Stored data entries
*** Begin section ***

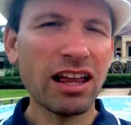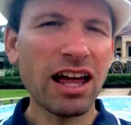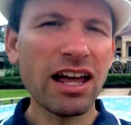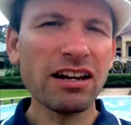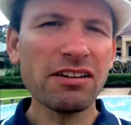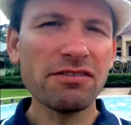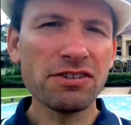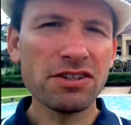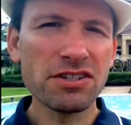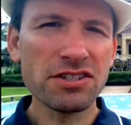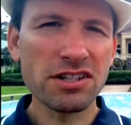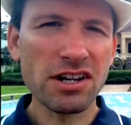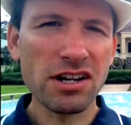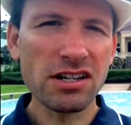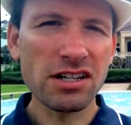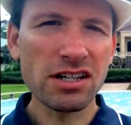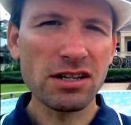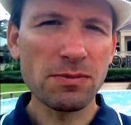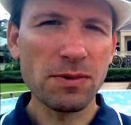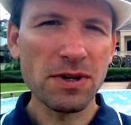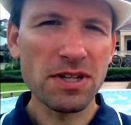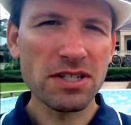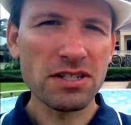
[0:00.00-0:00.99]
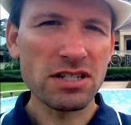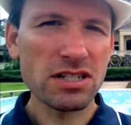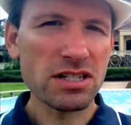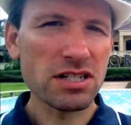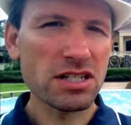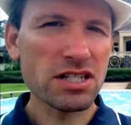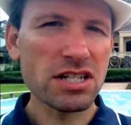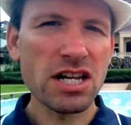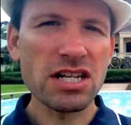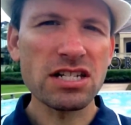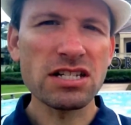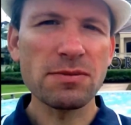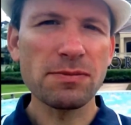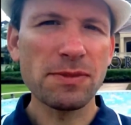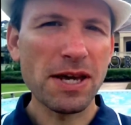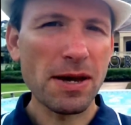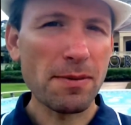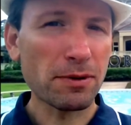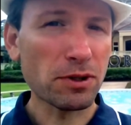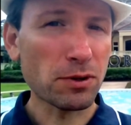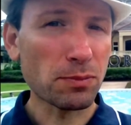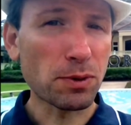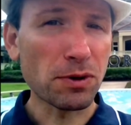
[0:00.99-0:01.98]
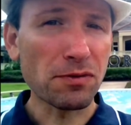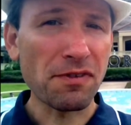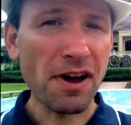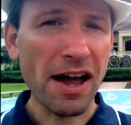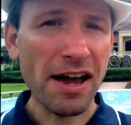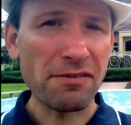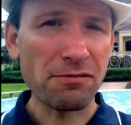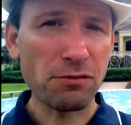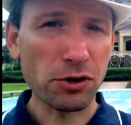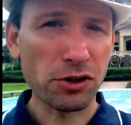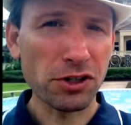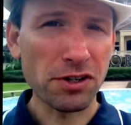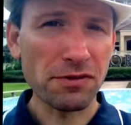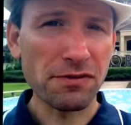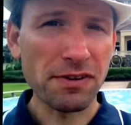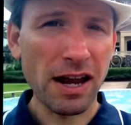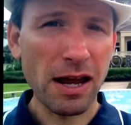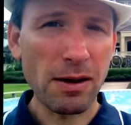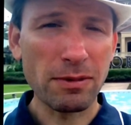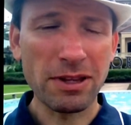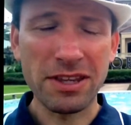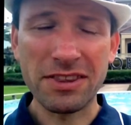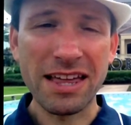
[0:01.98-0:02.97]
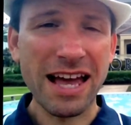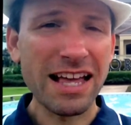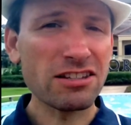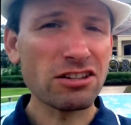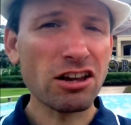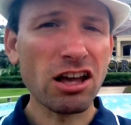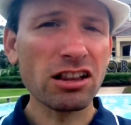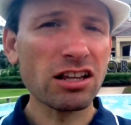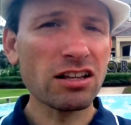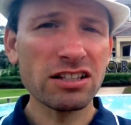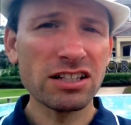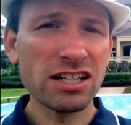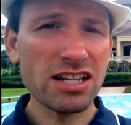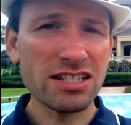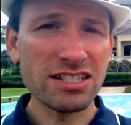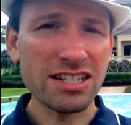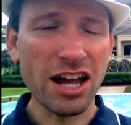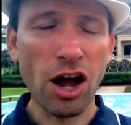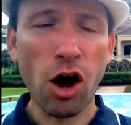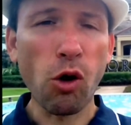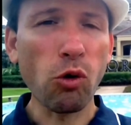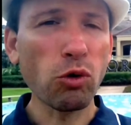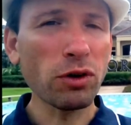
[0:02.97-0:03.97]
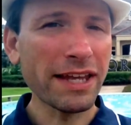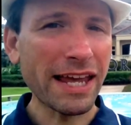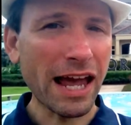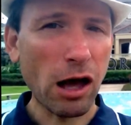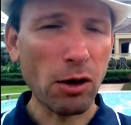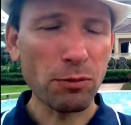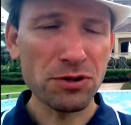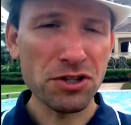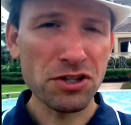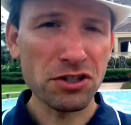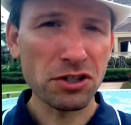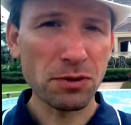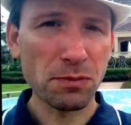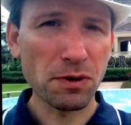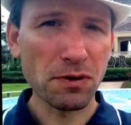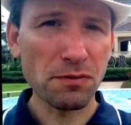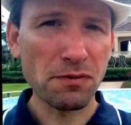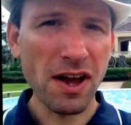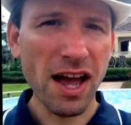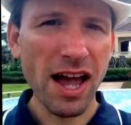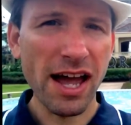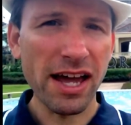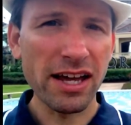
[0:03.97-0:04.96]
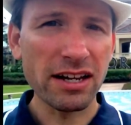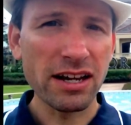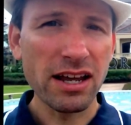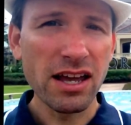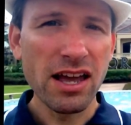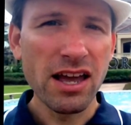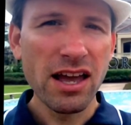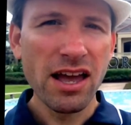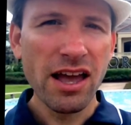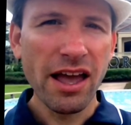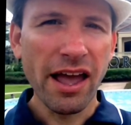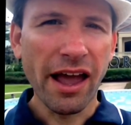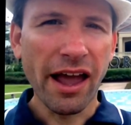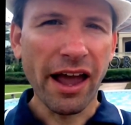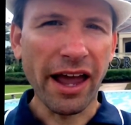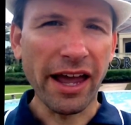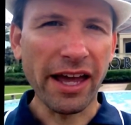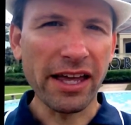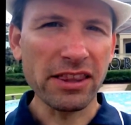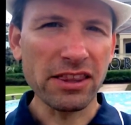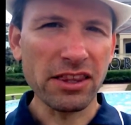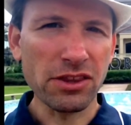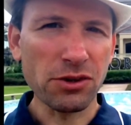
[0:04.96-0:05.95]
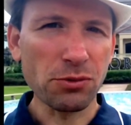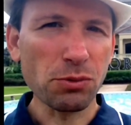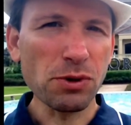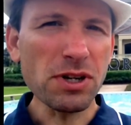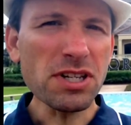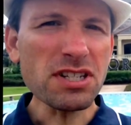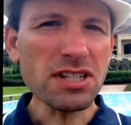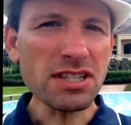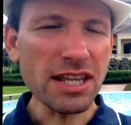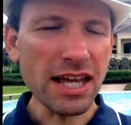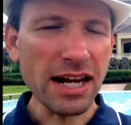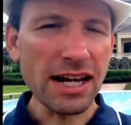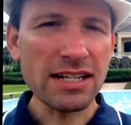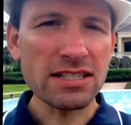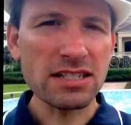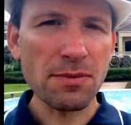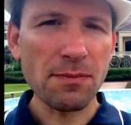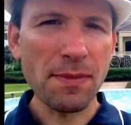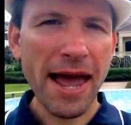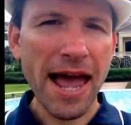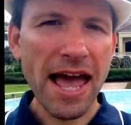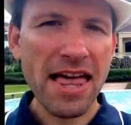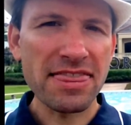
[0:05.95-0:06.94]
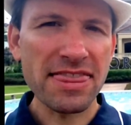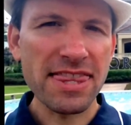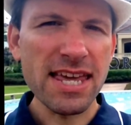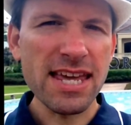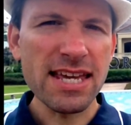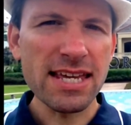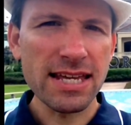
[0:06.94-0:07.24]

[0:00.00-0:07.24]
lot of you started a business just to be able to provide for your family and that's all it does. It only helps you to provide and the reason that it's a bad thing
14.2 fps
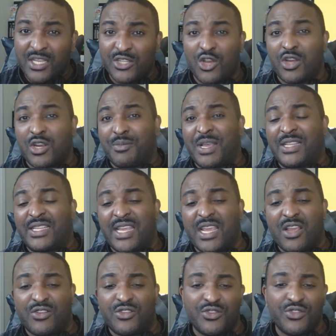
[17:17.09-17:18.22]
talking about the
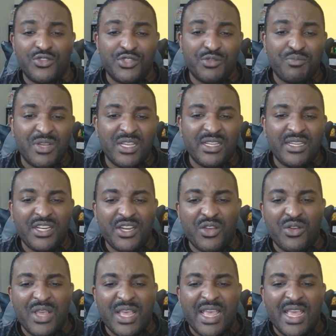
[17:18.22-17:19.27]
characters, but you know,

*** End section ***

ABOUT THIS EXERCISE - Before duplicating the entries above, strip out the pictures and keep the rest exact.

OUTPUT OF THE EXERCISE -
[0:00.00-0:00.99]
[0:00.99-0:01.98]
[0:01.98-0:02.97]
[0:02.97-0:03.97]
[0:03.97-0:04.96]
[0:04.96-0:05.95]
[0:05.95-0:06.94]
[0:06.94-0:07.24]

[0:00.00-0:07.24]
lot of you started a business just to be able to provide for your family and that's all it does. It only helps you to provide and the reason that it's a bad thing
14.2 fps
[17:17.09-17:18.22]
talking about the
[17:18.22-17:19.27]
characters, but you know,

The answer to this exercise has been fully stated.